What to work on:
With the pictures set aside, write out all of the data exactly as it stands.

[[ Information shown open ]]

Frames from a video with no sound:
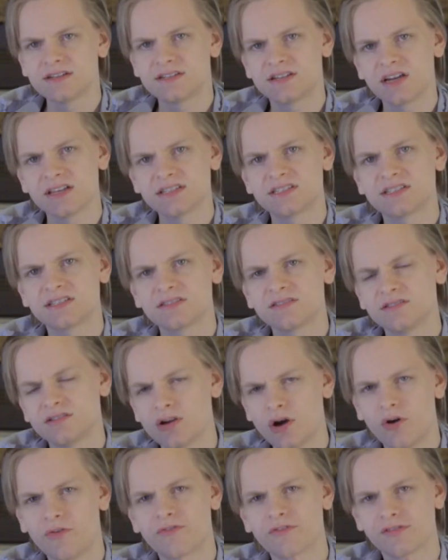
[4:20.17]
Just
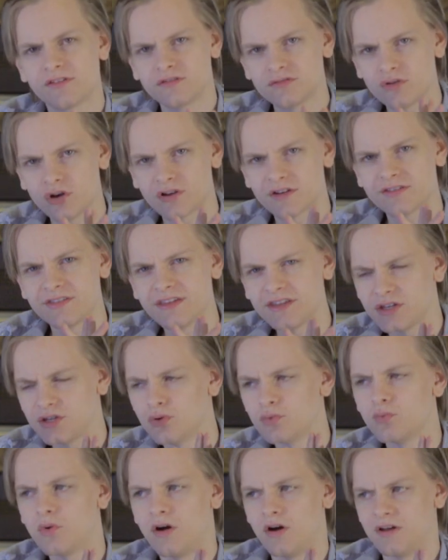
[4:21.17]
go for the look that
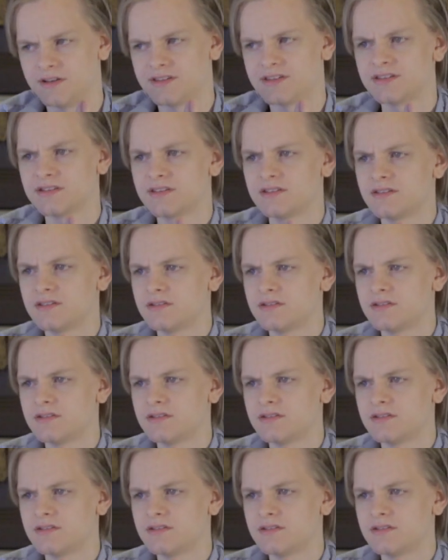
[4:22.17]
you want.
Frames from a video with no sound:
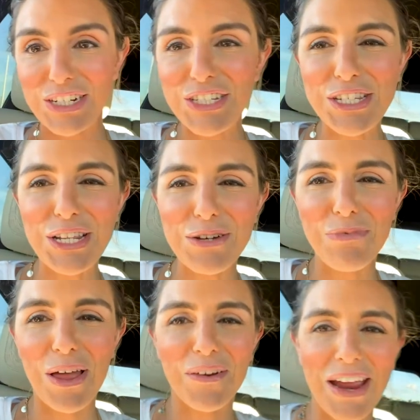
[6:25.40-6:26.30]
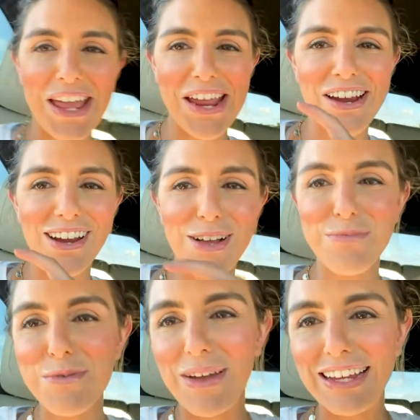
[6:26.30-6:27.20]
Just a little plug right here. I'll
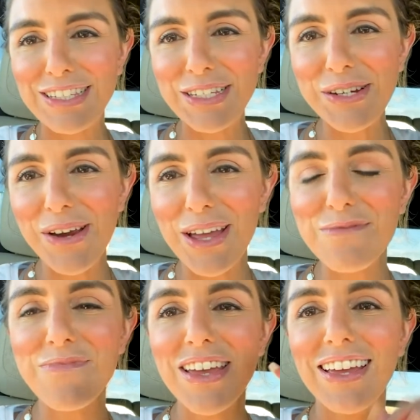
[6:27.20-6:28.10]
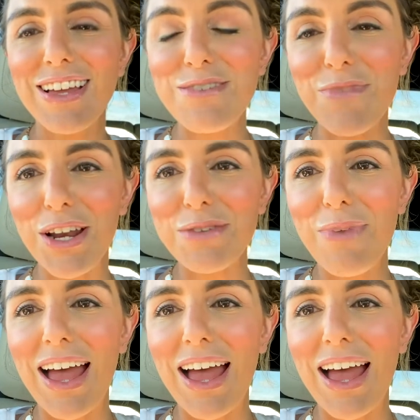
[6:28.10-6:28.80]
put my Instagram, Monika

[[ Information shown closed ]]

Exercise solution:
Frames from a video with no sound:
[4:20.17]
Just
[4:21.17]
go for the look that
[4:22.17]
you want.
Frames from a video with no sound:
[6:25.40-6:26.30]
[6:26.30-6:27.20]
Just a little plug right here. I'll
[6:27.20-6:28.10]
[6:28.10-6:28.80]
put my Instagram, Monika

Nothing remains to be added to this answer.